**Exercise:** Transcribe the following entries word for word; no picture is to appear in the copy.

**Input:**

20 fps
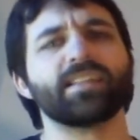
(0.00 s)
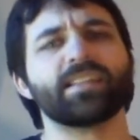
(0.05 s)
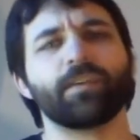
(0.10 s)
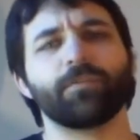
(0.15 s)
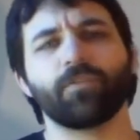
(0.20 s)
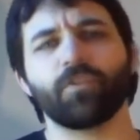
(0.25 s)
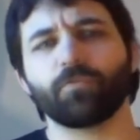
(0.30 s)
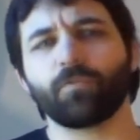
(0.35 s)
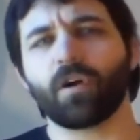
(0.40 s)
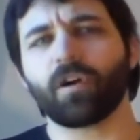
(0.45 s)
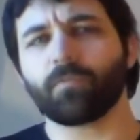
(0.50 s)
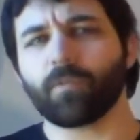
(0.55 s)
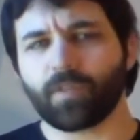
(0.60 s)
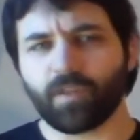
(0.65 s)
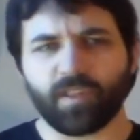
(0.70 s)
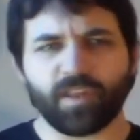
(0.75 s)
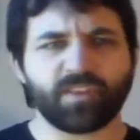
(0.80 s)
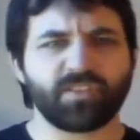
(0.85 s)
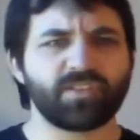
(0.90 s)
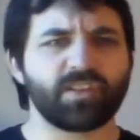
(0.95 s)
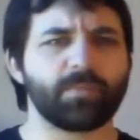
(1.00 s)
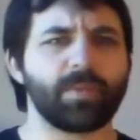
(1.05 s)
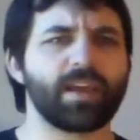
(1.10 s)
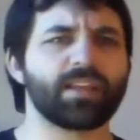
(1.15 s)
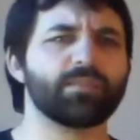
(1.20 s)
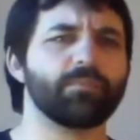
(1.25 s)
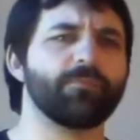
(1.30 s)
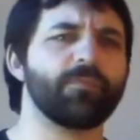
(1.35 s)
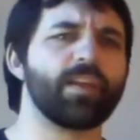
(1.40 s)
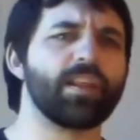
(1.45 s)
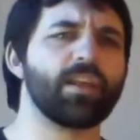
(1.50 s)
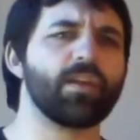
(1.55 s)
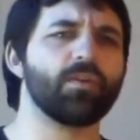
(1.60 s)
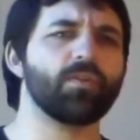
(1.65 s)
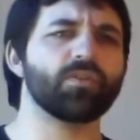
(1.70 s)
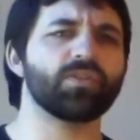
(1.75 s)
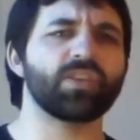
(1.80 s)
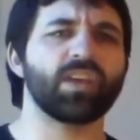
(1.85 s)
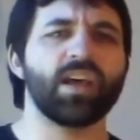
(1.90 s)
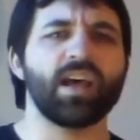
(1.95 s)
I've loved working with others to make some
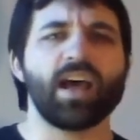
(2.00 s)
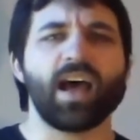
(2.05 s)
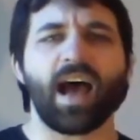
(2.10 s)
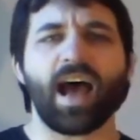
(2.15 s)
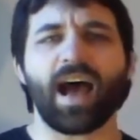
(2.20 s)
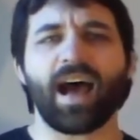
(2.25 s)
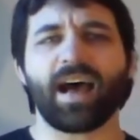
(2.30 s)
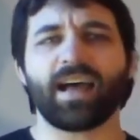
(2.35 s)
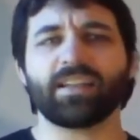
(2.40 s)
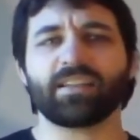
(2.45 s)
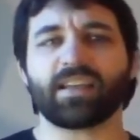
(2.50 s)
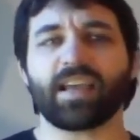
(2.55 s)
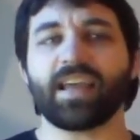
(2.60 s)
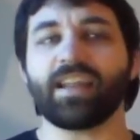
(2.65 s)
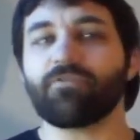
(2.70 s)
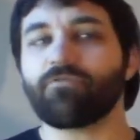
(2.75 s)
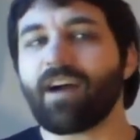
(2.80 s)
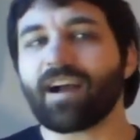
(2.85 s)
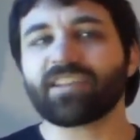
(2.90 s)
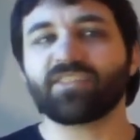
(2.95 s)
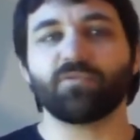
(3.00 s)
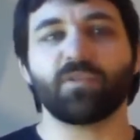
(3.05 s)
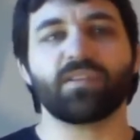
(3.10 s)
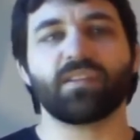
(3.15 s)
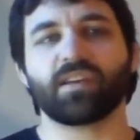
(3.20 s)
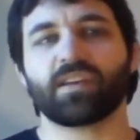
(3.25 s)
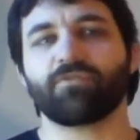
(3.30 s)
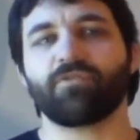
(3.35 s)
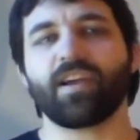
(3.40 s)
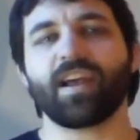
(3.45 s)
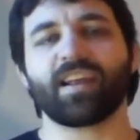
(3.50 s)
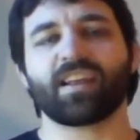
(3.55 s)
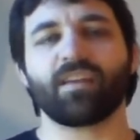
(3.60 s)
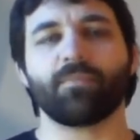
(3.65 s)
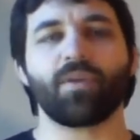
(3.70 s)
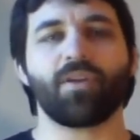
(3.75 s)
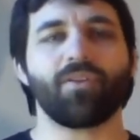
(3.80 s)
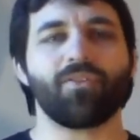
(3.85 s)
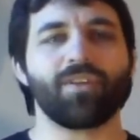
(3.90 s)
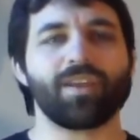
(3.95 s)
videos and interacting with the creator
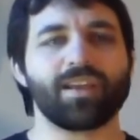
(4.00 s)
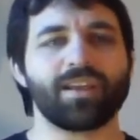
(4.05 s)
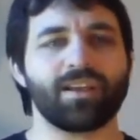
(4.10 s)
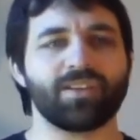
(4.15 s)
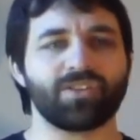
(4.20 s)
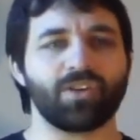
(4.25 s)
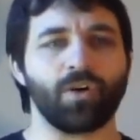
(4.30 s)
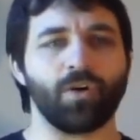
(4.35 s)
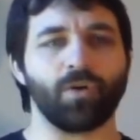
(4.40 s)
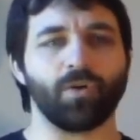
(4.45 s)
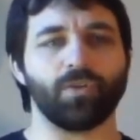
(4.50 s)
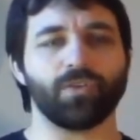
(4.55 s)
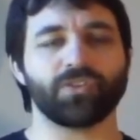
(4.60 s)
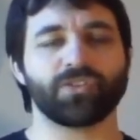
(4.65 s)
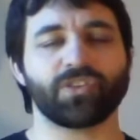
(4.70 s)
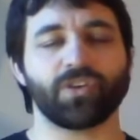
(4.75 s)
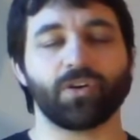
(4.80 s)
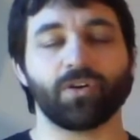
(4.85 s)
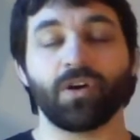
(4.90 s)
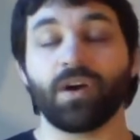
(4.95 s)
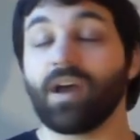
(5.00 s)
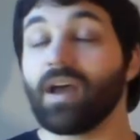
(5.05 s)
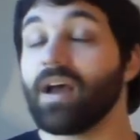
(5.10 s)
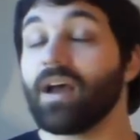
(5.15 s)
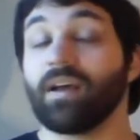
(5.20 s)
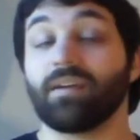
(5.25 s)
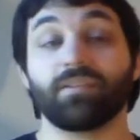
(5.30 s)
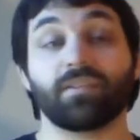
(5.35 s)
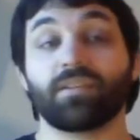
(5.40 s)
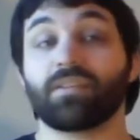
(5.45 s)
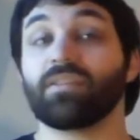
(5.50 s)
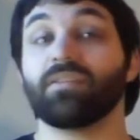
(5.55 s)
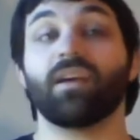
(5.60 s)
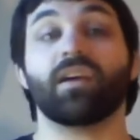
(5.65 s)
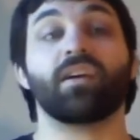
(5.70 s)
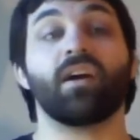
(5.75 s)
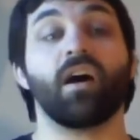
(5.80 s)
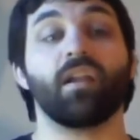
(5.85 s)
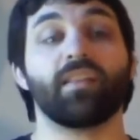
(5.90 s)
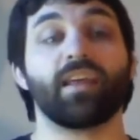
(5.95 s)
community as a whole. So
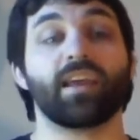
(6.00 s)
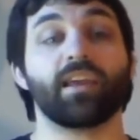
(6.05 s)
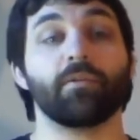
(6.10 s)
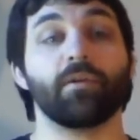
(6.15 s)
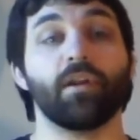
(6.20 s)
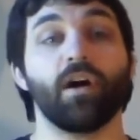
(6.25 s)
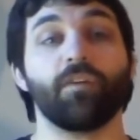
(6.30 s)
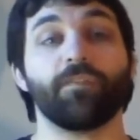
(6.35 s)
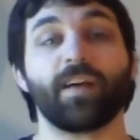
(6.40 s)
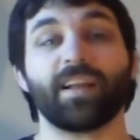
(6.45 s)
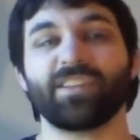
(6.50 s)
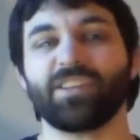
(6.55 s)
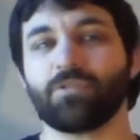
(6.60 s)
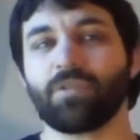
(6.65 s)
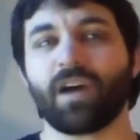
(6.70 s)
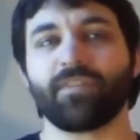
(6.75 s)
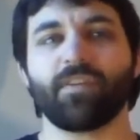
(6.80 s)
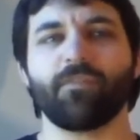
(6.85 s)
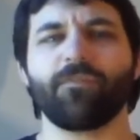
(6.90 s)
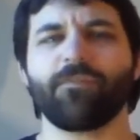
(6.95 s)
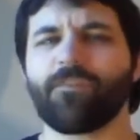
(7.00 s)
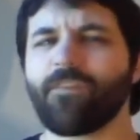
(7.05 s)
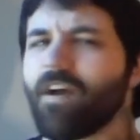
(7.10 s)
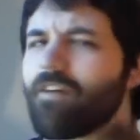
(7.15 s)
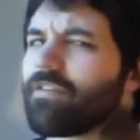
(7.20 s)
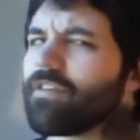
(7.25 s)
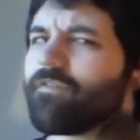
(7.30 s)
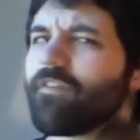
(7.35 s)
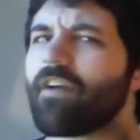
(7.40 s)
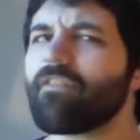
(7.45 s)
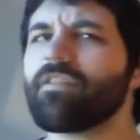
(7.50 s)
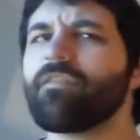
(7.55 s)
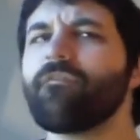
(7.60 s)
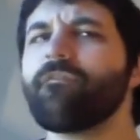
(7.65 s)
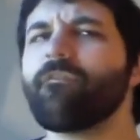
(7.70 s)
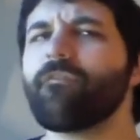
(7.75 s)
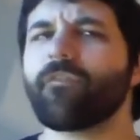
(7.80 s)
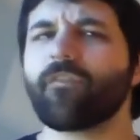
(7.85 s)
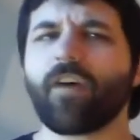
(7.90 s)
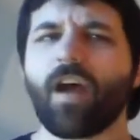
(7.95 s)
can't thank you enough. I do have a
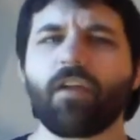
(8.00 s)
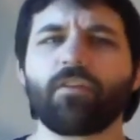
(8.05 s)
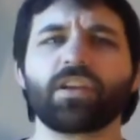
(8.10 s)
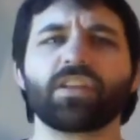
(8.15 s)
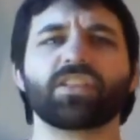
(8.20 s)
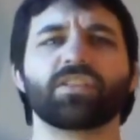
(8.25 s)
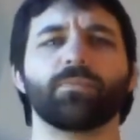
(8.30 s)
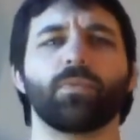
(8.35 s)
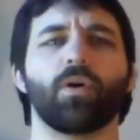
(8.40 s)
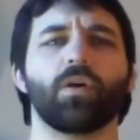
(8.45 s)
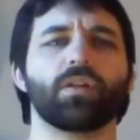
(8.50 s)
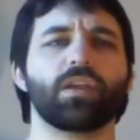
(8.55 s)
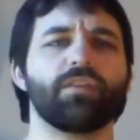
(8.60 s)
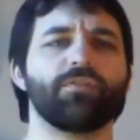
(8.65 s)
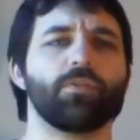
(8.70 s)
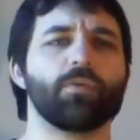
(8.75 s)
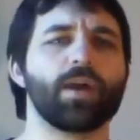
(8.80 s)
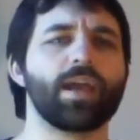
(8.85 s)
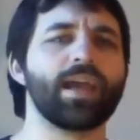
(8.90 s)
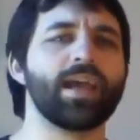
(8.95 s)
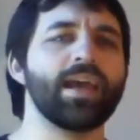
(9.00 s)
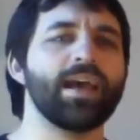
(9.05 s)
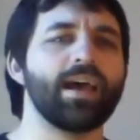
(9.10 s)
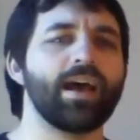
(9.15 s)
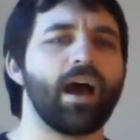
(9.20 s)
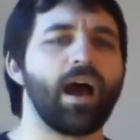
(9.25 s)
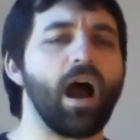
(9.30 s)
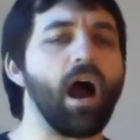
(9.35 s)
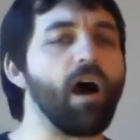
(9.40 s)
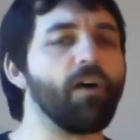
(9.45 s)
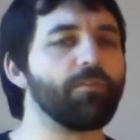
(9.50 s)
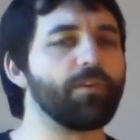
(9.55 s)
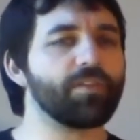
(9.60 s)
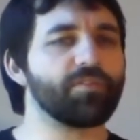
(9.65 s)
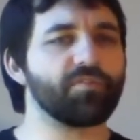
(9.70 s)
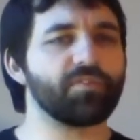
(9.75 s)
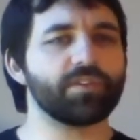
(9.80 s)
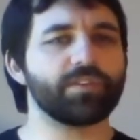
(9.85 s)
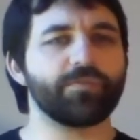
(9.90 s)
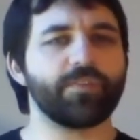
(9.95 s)
very small giveaway halfway
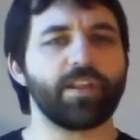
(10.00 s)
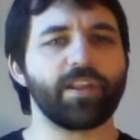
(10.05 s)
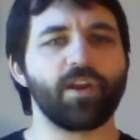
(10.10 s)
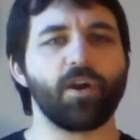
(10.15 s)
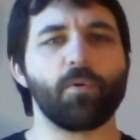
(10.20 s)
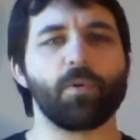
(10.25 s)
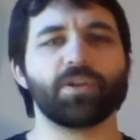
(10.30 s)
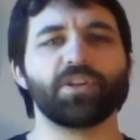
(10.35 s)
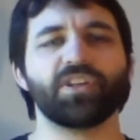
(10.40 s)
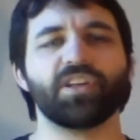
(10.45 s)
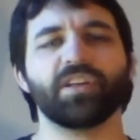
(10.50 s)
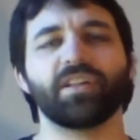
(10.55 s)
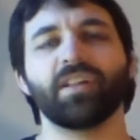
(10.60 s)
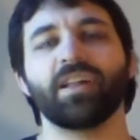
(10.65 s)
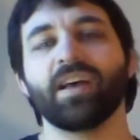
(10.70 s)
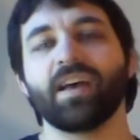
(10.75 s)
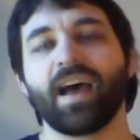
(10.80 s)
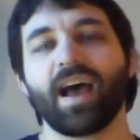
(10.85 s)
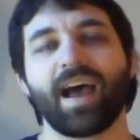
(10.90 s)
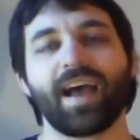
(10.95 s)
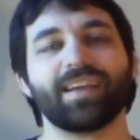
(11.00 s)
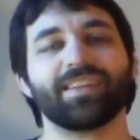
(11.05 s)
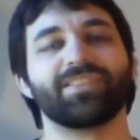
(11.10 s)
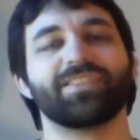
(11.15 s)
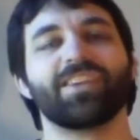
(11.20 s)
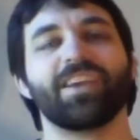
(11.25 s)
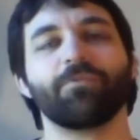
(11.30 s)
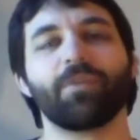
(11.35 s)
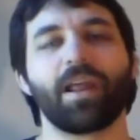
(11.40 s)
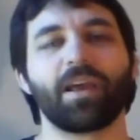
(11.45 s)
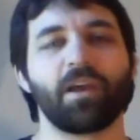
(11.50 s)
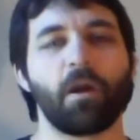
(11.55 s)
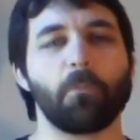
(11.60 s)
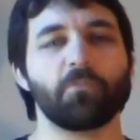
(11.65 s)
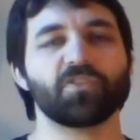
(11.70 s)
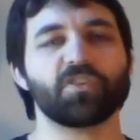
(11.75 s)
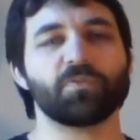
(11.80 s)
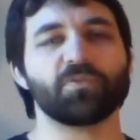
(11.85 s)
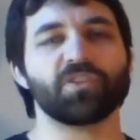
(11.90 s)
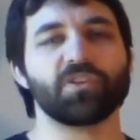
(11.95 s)
through this video, which you'll see when it
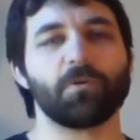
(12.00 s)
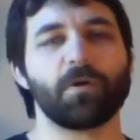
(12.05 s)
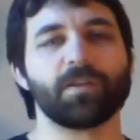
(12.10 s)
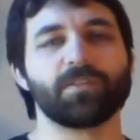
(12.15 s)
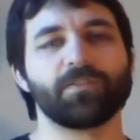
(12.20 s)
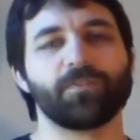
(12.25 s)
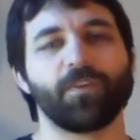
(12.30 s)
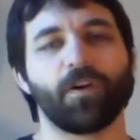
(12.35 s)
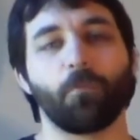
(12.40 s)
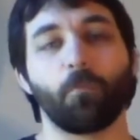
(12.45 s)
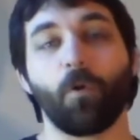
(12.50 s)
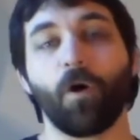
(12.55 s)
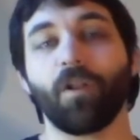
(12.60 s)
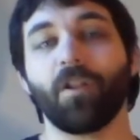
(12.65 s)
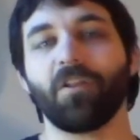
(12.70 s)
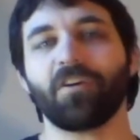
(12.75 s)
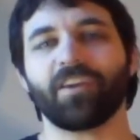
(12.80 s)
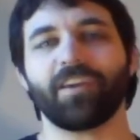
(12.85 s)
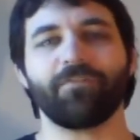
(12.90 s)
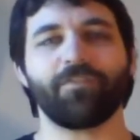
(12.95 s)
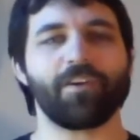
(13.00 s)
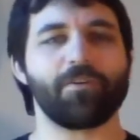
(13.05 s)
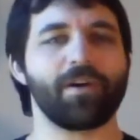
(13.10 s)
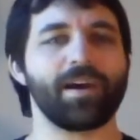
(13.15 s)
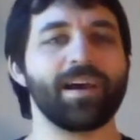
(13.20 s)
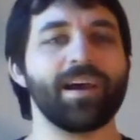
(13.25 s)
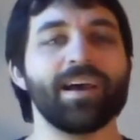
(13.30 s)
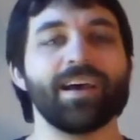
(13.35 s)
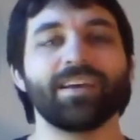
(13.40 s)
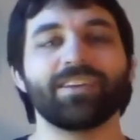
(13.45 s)
comes up to it for one lucky viewer.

**Worked solution:**
20 fps
(0.00 s)
(0.05 s)
(0.10 s)
(0.15 s)
(0.20 s)
(0.25 s)
(0.30 s)
(0.35 s)
(0.40 s)
(0.45 s)
(0.50 s)
(0.55 s)
(0.60 s)
(0.65 s)
(0.70 s)
(0.75 s)
(0.80 s)
(0.85 s)
(0.90 s)
(0.95 s)
(1.00 s)
(1.05 s)
(1.10 s)
(1.15 s)
(1.20 s)
(1.25 s)
(1.30 s)
(1.35 s)
(1.40 s)
(1.45 s)
(1.50 s)
(1.55 s)
(1.60 s)
(1.65 s)
(1.70 s)
(1.75 s)
(1.80 s)
(1.85 s)
(1.90 s)
(1.95 s)
I've loved working with others to make some
(2.00 s)
(2.05 s)
(2.10 s)
(2.15 s)
(2.20 s)
(2.25 s)
(2.30 s)
(2.35 s)
(2.40 s)
(2.45 s)
(2.50 s)
(2.55 s)
(2.60 s)
(2.65 s)
(2.70 s)
(2.75 s)
(2.80 s)
(2.85 s)
(2.90 s)
(2.95 s)
(3.00 s)
(3.05 s)
(3.10 s)
(3.15 s)
(3.20 s)
(3.25 s)
(3.30 s)
(3.35 s)
(3.40 s)
(3.45 s)
(3.50 s)
(3.55 s)
(3.60 s)
(3.65 s)
(3.70 s)
(3.75 s)
(3.80 s)
(3.85 s)
(3.90 s)
(3.95 s)
videos and interacting with the creator
(4.00 s)
(4.05 s)
(4.10 s)
(4.15 s)
(4.20 s)
(4.25 s)
(4.30 s)
(4.35 s)
(4.40 s)
(4.45 s)
(4.50 s)
(4.55 s)
(4.60 s)
(4.65 s)
(4.70 s)
(4.75 s)
(4.80 s)
(4.85 s)
(4.90 s)
(4.95 s)
(5.00 s)
(5.05 s)
(5.10 s)
(5.15 s)
(5.20 s)
(5.25 s)
(5.30 s)
(5.35 s)
(5.40 s)
(5.45 s)
(5.50 s)
(5.55 s)
(5.60 s)
(5.65 s)
(5.70 s)
(5.75 s)
(5.80 s)
(5.85 s)
(5.90 s)
(5.95 s)
community as a whole. So
(6.00 s)
(6.05 s)
(6.10 s)
(6.15 s)
(6.20 s)
(6.25 s)
(6.30 s)
(6.35 s)
(6.40 s)
(6.45 s)
(6.50 s)
(6.55 s)
(6.60 s)
(6.65 s)
(6.70 s)
(6.75 s)
(6.80 s)
(6.85 s)
(6.90 s)
(6.95 s)
(7.00 s)
(7.05 s)
(7.10 s)
(7.15 s)
(7.20 s)
(7.25 s)
(7.30 s)
(7.35 s)
(7.40 s)
(7.45 s)
(7.50 s)
(7.55 s)
(7.60 s)
(7.65 s)
(7.70 s)
(7.75 s)
(7.80 s)
(7.85 s)
(7.90 s)
(7.95 s)
can't thank you enough. I do have a
(8.00 s)
(8.05 s)
(8.10 s)
(8.15 s)
(8.20 s)
(8.25 s)
(8.30 s)
(8.35 s)
(8.40 s)
(8.45 s)
(8.50 s)
(8.55 s)
(8.60 s)
(8.65 s)
(8.70 s)
(8.75 s)
(8.80 s)
(8.85 s)
(8.90 s)
(8.95 s)
(9.00 s)
(9.05 s)
(9.10 s)
(9.15 s)
(9.20 s)
(9.25 s)
(9.30 s)
(9.35 s)
(9.40 s)
(9.45 s)
(9.50 s)
(9.55 s)
(9.60 s)
(9.65 s)
(9.70 s)
(9.75 s)
(9.80 s)
(9.85 s)
(9.90 s)
(9.95 s)
very small giveaway halfway
(10.00 s)
(10.05 s)
(10.10 s)
(10.15 s)
(10.20 s)
(10.25 s)
(10.30 s)
(10.35 s)
(10.40 s)
(10.45 s)
(10.50 s)
(10.55 s)
(10.60 s)
(10.65 s)
(10.70 s)
(10.75 s)
(10.80 s)
(10.85 s)
(10.90 s)
(10.95 s)
(11.00 s)
(11.05 s)
(11.10 s)
(11.15 s)
(11.20 s)
(11.25 s)
(11.30 s)
(11.35 s)
(11.40 s)
(11.45 s)
(11.50 s)
(11.55 s)
(11.60 s)
(11.65 s)
(11.70 s)
(11.75 s)
(11.80 s)
(11.85 s)
(11.90 s)
(11.95 s)
through this video, which you'll see when it
(12.00 s)
(12.05 s)
(12.10 s)
(12.15 s)
(12.20 s)
(12.25 s)
(12.30 s)
(12.35 s)
(12.40 s)
(12.45 s)
(12.50 s)
(12.55 s)
(12.60 s)
(12.65 s)
(12.70 s)
(12.75 s)
(12.80 s)
(12.85 s)
(12.90 s)
(12.95 s)
(13.00 s)
(13.05 s)
(13.10 s)
(13.15 s)
(13.20 s)
(13.25 s)
(13.30 s)
(13.35 s)
(13.40 s)
(13.45 s)
comes up to it for one lucky viewer.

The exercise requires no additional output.